Fima - Amos Oz [72]
"So tell me: how long do you think we should go on murdering each other?"
The driver said:
"Another hundred years if necessary. That's how long it was in Bible times. There's no such thing as peace between Jews and goyim. Either they're on top of us and we're underneath, or they're underneath and we're sitting on top of them. Maybe when the Messiah comes, he'll show them their rightful place. Good night, sir. You shouldn't feel sorry for them. It'll be better for this country when Jews start feeling sorry for each other. That's our problem."
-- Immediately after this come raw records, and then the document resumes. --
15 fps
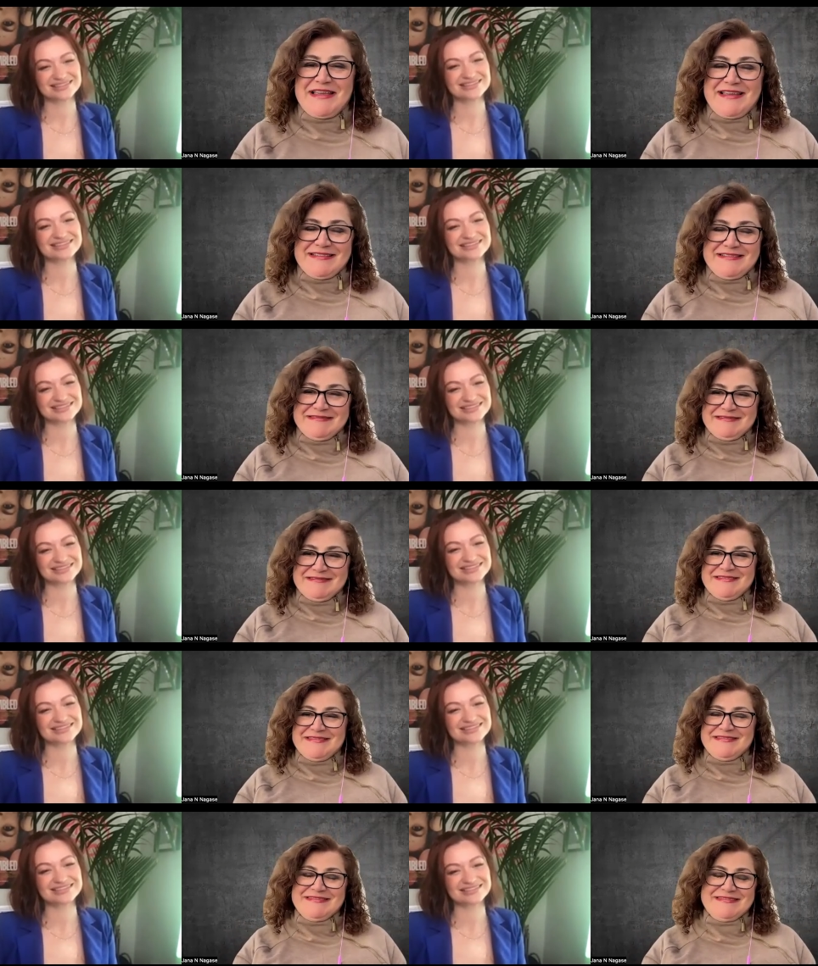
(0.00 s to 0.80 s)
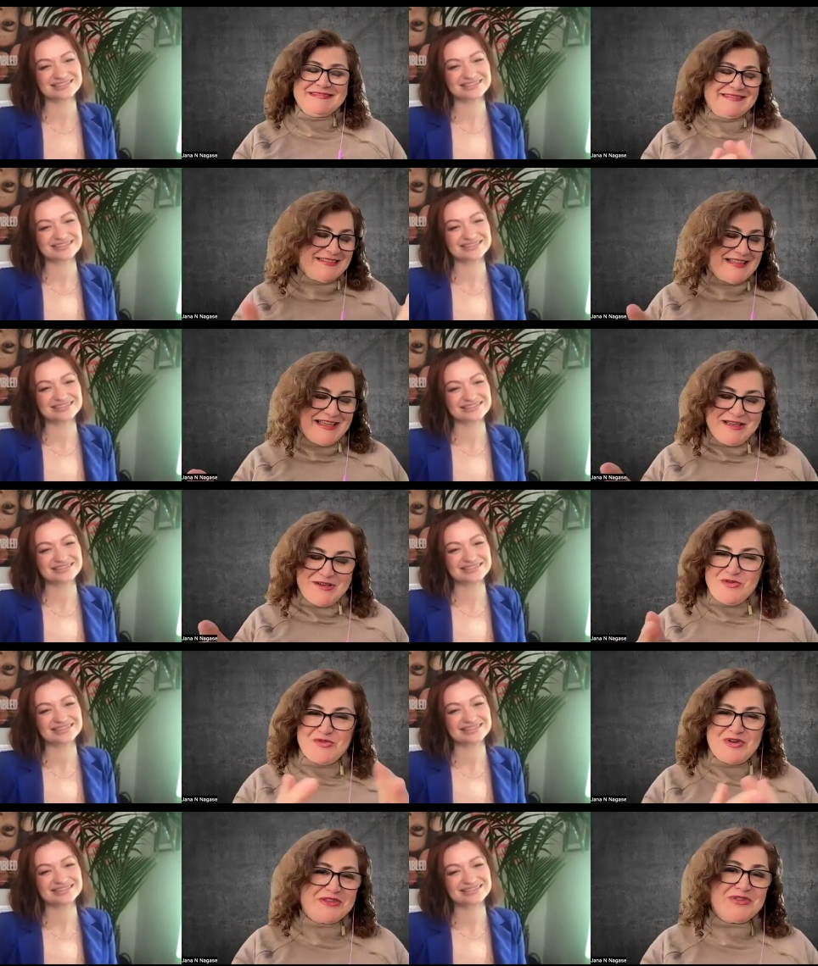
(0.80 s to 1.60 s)
Speaker 1: and uh,
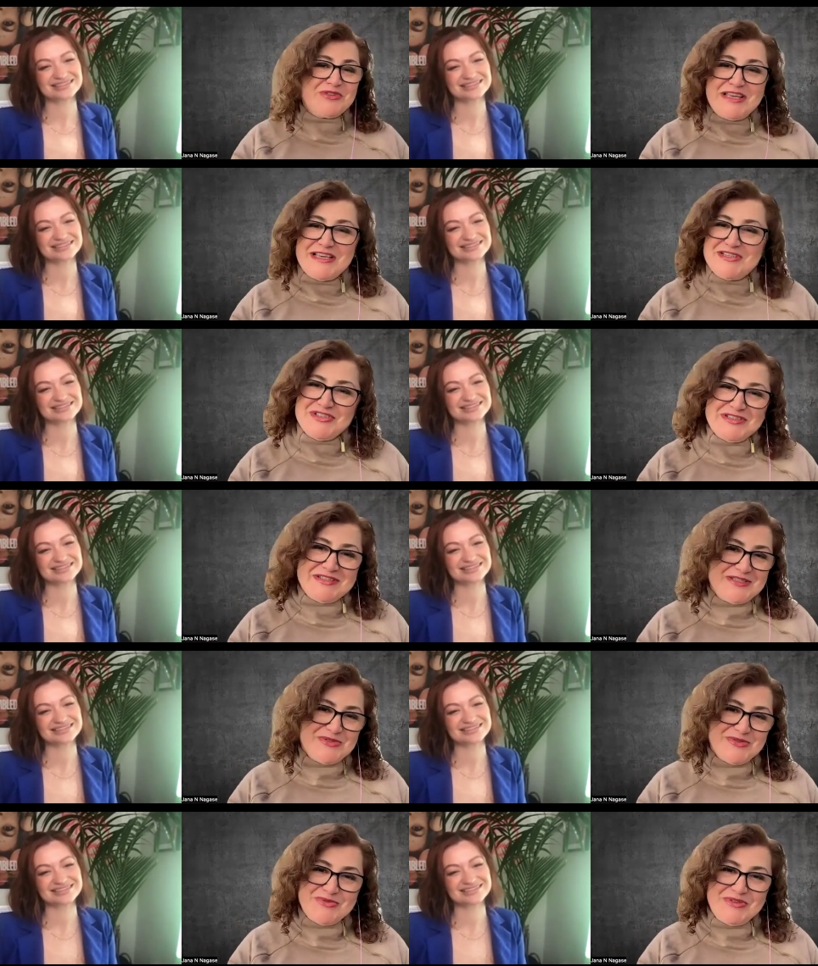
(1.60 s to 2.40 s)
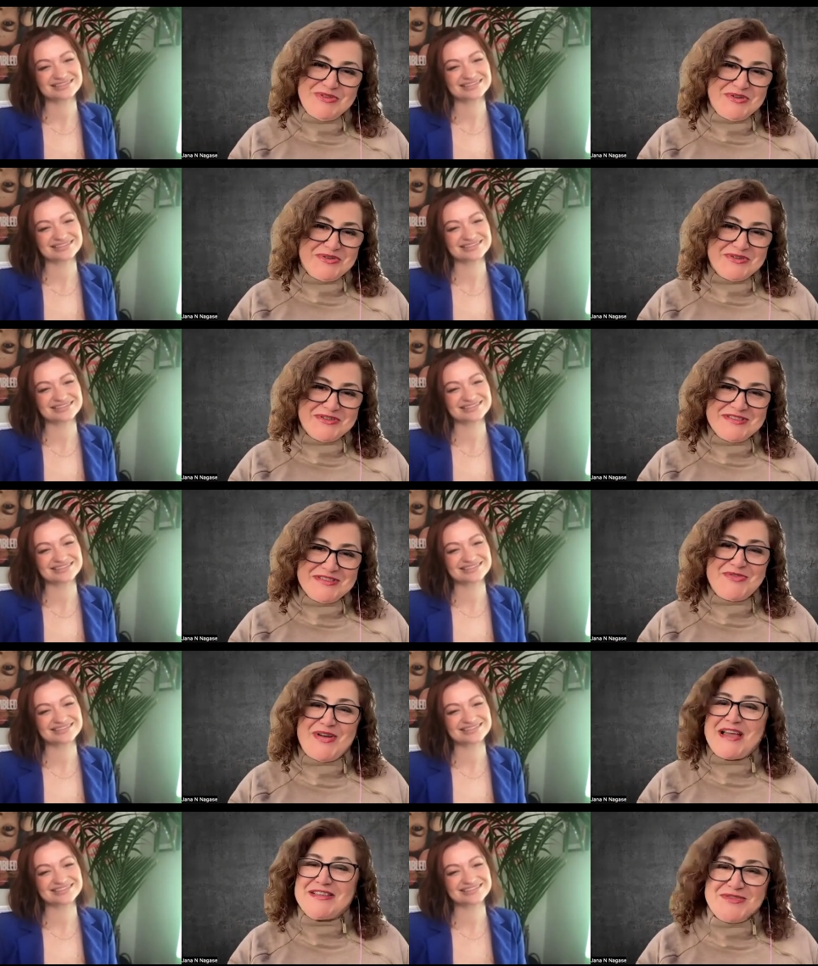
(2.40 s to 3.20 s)
congratulations on your
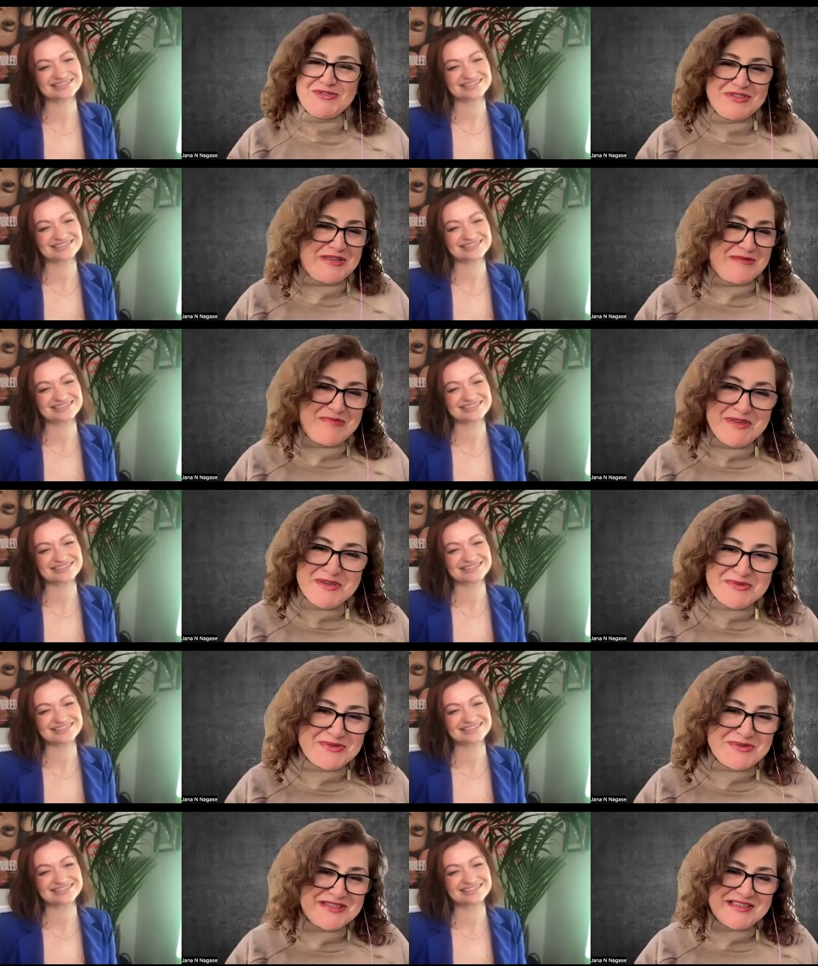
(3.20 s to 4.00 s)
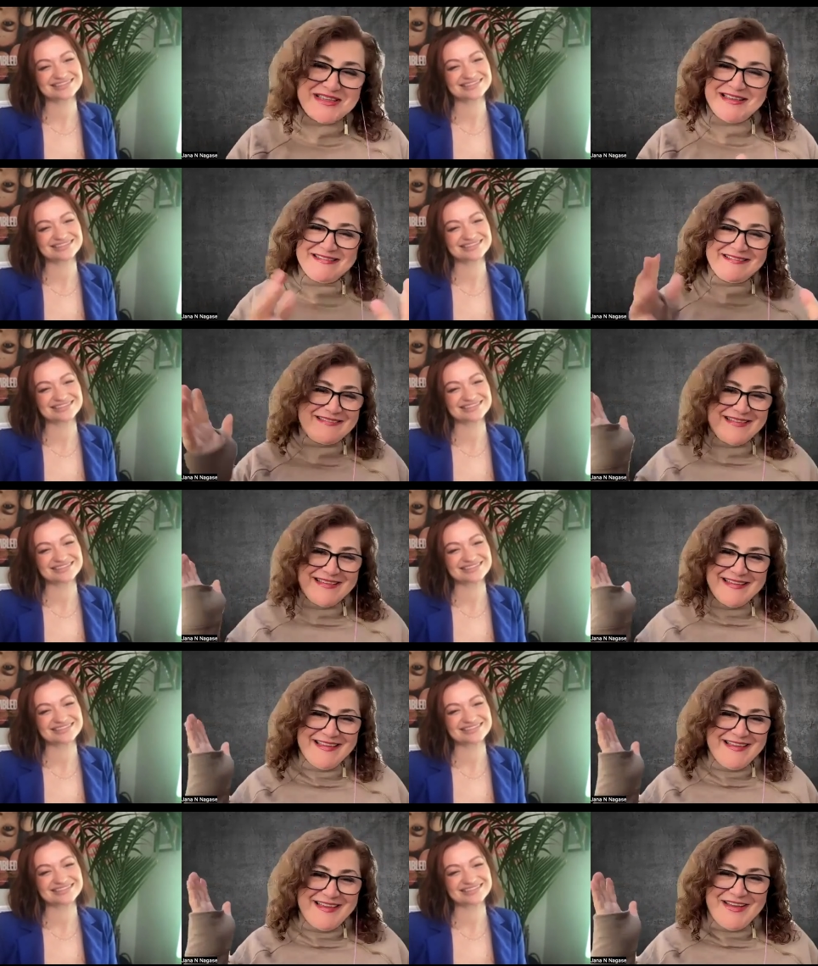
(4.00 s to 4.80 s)
director debut and
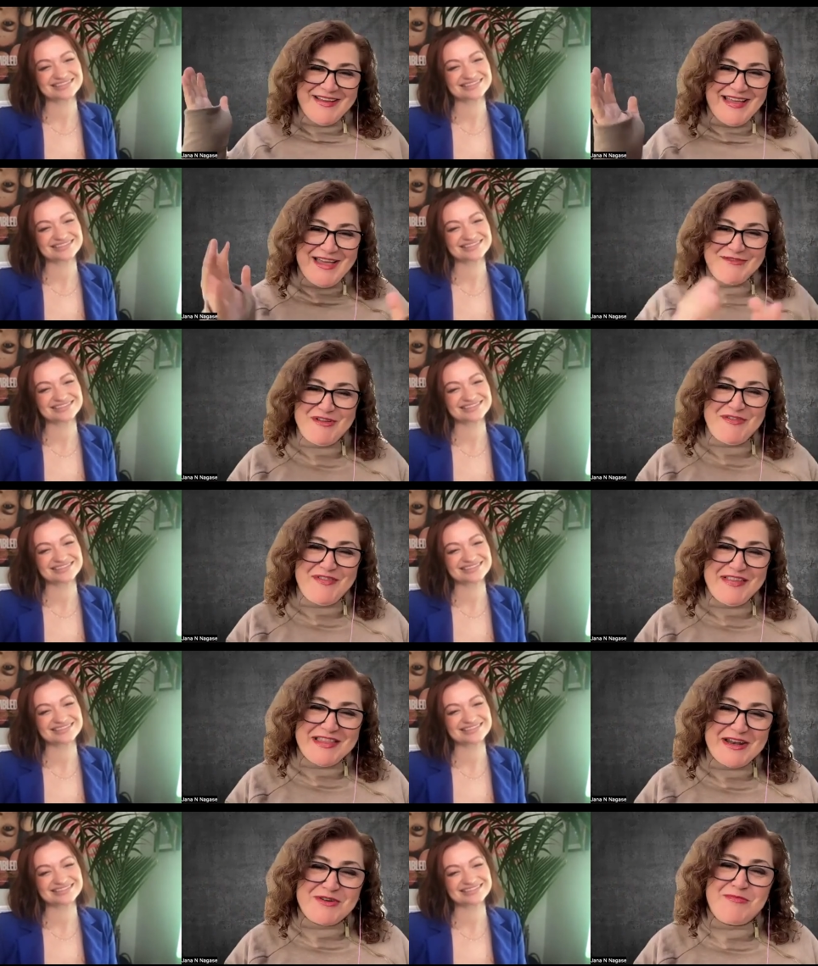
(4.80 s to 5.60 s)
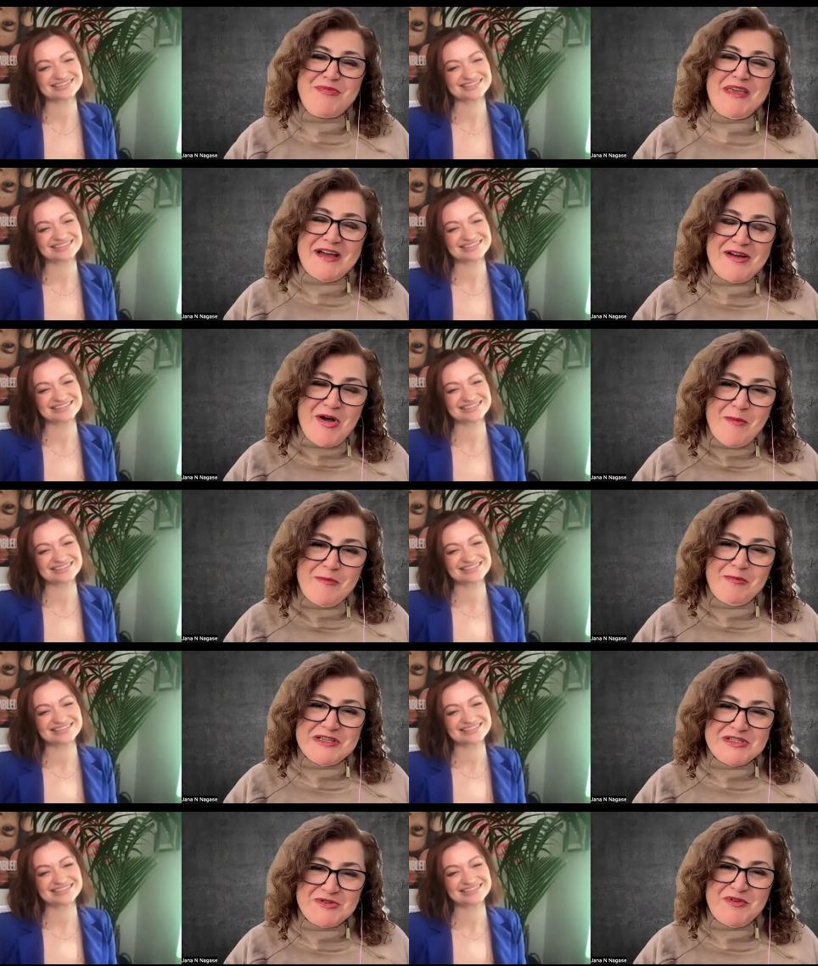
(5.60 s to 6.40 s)
everything that will be
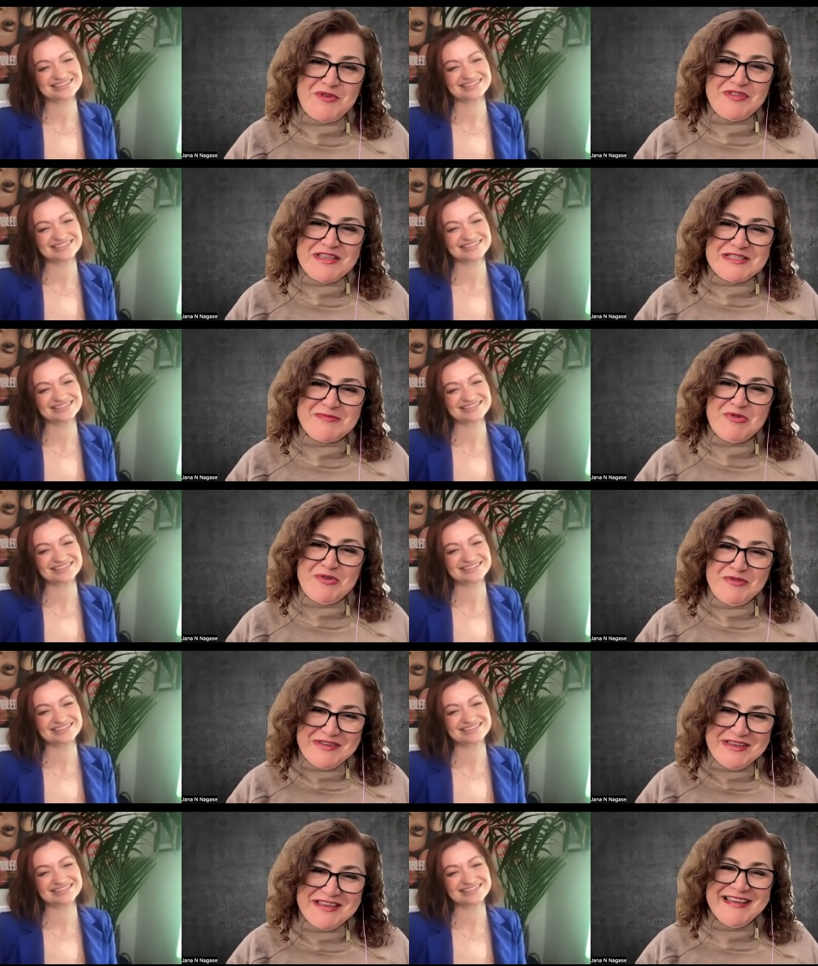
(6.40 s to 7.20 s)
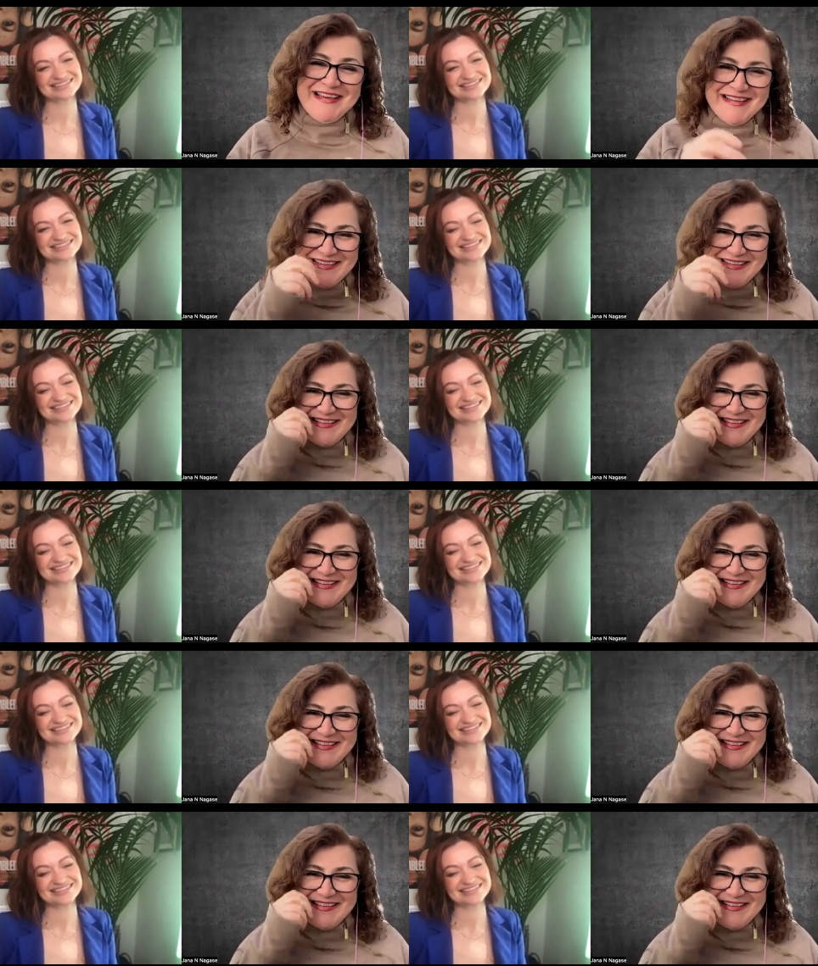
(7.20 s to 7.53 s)
accomplished with this movie.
In the entrance hall, near the bottom of the stairs, Fima saw a plump man sitting motionless under the mailboxes, huddled in a heavy cloak. He was so startled that he almost turned and ran after the taxi, which was maneuvering to turn around farther down the street. For a moment he weighed the possibility that this wretched person was none other than himself, sitting and waiting for the dawn to break because he had lost the key to his flat. Then he blamed this thought on his fatigue: it was not a person after all, only a tattered rolled-up mattress that one of his neighbors must have abandoned there. Nevertheless he switched the light on and groped frantically in his pockets until he located his key. There was a sheet of paper or a letter showing in his box, but he decided to wait till morning. If he had not been so tired, or so muddled, if it had not been so late, he would not have given up so easily. He should never have let that pass. It was his bounden duty to try to change the driver's mind with calm, cogent arguments, without losing his temper. Deep down under several poisoned layers of cruelty and fear there had to lurk some glimmering of reason. We must endeavor to believe that it is possible to dig down and rescue the goodness buried under the rubble. There is still a chance of changing a few minds and opening a chapter here. At any rate, it is our duty to keep on trying. We must not give in.
17. NIGHTLIFE
AND SINCE THE TAXI DRIVER HAD USED THE EXPRESSION "KILL THEM when they're young," Fima remembered the mysterious case of the death of Trotsky. Going to the kitchen for a glass of water before retiring to bed, he peered into the trash can under the sink to see if there were any more corpses. Then, noticing the sparkling aluminum of the new Korean kettle, he decided to make some tea. While the water was boiling, he bolted down two or three thick slices of black bread and jam. And immediately had to swallow a heartburn tablet. Standing in front of the open fridge, he brooded on Annette's misfortune. He felt that he could identify with the cruel injustice she had suffered; he could share her humiliation and despair. But at the same time and without contradiction he could understand the husband, the doctor, the dependable, hard-working man who had held back for decades, whistling occasionally between his front teeth, tapping gently on inanimate objects, until he felt the fear of approaching old age and realized that this was his last chance to stop dancing to his wife's tiresome tune and start living his own life. Just now he's sleeping in his young girlfriend's arms in some Italian hotel, his knee between her knees, a man rejuvenated; but some time soon he will make the discovery that she too wears a sanitary napkin inside her underpants, uses a scented deodorant to cover the smell of her sweat and other secretions, anoints herself with greasy creams in front of her mirror, and perhaps even goes to sleep beside him with curlers in her hair, just like his wife. And hangs her underwear to dry on the shower-curtain rod so that it drips on his head. And affects migraines and irritating mannerisms just at the moment his desire begins to stir.